I’m at the step in which I literally am going blind as I have near zero Ruby coding experience.
So, the relevant parts, after finishing the installation I’ve entered the container with ./launcher enter app then:

  • Added freetds-dev and libmariadb-dev
  • Edited the Gemfile to add php_serialize gem.
  • from shell, run export IMPORT=1 to set the environment for import
  • as discourse user run bundle install --no-deployment --without test --without development --path vendor/bundle

Got the error:

You are trying to install in deployment mode after changing
your Gemfile. Run `bundle install` elsewhere and add the
updated Gemfile.lock to version control.

If this is a development machine, remove the /var/www/discourse/Gemfile freeze
by running `bundle config unset deployment`.
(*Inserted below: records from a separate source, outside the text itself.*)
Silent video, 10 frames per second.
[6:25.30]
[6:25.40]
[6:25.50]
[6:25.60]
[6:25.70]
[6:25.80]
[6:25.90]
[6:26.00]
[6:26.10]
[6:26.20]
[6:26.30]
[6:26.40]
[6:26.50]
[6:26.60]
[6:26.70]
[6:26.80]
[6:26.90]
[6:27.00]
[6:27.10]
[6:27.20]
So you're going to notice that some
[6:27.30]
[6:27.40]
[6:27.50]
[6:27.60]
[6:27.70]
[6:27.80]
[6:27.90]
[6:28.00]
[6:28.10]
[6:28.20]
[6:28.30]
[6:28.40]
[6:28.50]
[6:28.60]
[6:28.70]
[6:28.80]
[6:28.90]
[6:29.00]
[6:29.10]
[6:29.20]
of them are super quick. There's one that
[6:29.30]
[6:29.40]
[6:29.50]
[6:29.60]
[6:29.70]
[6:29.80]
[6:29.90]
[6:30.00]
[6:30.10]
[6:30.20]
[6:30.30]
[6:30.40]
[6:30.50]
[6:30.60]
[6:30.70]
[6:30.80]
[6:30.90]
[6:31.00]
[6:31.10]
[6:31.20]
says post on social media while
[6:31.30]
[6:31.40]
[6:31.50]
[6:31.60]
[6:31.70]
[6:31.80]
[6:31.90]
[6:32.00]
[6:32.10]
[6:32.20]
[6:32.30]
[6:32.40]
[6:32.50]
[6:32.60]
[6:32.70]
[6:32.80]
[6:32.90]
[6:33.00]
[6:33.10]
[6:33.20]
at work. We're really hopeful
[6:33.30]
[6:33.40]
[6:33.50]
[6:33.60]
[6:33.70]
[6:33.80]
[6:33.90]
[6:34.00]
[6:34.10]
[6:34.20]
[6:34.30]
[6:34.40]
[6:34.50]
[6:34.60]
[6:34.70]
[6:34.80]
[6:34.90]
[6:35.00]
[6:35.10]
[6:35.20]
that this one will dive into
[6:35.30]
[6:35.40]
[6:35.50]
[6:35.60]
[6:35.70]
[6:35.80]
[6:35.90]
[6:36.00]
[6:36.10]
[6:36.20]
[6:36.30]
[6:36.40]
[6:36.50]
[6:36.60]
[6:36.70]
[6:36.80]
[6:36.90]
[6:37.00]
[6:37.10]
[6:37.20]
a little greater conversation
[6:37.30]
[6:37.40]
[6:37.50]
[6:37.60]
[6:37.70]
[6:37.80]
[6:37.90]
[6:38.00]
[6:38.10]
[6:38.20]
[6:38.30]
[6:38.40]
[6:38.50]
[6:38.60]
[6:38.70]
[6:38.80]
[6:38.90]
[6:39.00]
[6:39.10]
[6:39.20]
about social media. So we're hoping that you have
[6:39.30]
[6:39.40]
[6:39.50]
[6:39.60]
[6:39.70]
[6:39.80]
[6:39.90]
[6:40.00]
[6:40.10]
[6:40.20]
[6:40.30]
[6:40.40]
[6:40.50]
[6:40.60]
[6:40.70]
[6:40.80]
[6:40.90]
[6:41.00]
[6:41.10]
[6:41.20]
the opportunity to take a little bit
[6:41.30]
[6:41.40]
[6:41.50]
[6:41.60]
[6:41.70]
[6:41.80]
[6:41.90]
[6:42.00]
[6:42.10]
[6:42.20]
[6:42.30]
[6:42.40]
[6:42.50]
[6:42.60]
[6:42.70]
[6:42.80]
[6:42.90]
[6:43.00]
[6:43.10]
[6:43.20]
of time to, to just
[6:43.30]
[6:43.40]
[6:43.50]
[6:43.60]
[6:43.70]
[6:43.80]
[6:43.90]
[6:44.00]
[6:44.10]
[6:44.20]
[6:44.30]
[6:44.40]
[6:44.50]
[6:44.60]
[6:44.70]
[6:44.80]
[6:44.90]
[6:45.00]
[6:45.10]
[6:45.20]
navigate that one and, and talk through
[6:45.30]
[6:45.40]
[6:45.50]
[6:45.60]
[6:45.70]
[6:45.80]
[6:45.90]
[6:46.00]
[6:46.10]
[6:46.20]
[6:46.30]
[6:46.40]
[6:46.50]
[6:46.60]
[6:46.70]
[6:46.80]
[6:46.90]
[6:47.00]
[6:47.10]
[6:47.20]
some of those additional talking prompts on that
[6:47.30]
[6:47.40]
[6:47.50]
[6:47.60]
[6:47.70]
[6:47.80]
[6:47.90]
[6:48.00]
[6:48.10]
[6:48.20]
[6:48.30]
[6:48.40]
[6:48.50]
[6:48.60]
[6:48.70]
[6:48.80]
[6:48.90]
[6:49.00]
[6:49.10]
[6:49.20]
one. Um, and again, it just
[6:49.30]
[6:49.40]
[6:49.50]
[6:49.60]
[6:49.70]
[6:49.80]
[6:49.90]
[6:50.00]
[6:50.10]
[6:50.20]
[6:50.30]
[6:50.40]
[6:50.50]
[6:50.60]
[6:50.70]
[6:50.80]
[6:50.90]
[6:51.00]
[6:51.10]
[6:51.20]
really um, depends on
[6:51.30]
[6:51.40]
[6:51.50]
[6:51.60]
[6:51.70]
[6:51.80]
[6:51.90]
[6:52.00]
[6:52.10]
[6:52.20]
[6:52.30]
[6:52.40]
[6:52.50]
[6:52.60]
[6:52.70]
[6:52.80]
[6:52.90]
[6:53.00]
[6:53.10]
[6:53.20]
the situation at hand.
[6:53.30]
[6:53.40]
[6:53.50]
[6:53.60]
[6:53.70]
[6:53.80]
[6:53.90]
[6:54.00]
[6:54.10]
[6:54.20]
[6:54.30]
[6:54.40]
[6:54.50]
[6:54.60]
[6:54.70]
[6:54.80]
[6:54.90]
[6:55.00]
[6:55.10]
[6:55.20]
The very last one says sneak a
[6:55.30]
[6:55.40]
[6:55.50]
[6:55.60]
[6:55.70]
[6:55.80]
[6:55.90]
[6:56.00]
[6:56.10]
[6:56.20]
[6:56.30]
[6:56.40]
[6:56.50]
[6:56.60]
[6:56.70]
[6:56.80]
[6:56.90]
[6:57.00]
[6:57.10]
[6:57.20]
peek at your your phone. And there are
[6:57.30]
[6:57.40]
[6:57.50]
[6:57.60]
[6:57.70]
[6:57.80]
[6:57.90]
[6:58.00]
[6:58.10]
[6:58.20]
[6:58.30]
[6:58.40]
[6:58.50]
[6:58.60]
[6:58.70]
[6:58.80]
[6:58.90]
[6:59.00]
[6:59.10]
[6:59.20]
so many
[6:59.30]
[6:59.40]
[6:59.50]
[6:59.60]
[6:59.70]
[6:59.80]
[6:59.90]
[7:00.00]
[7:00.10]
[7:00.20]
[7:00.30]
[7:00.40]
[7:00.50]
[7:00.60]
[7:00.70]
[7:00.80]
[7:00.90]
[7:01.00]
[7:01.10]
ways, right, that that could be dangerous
The list of sources changed
The dependencies in your gemfile changed

You have added to the Gemfile:
* mysql2
* redcarpet
* php_serialize
* sqlite3 (~> 1.3, >= 1.3.13)
* ruby-bbcode-to-md
* reverse_markdown
* tiny_tds
* csv
* parallel

So, continue with

  • bundle config unset deployment and run again the previous command
  • checked that both mysql2 and php_serialize were there (they were)
  • added the old forum avatars (no attachments to import) and assigned the directories ownership to discourse user in its own /home/discourse
  • edited script/import_scripts/vbulletin5.rb to change the reference for connecting to the db
  • as user discourse run bundle exec ruby script/import_scripts/vbulletin5.rb

This returned to me an error about tzinfo Integer values not supported that I found being mentioned here on this discourse.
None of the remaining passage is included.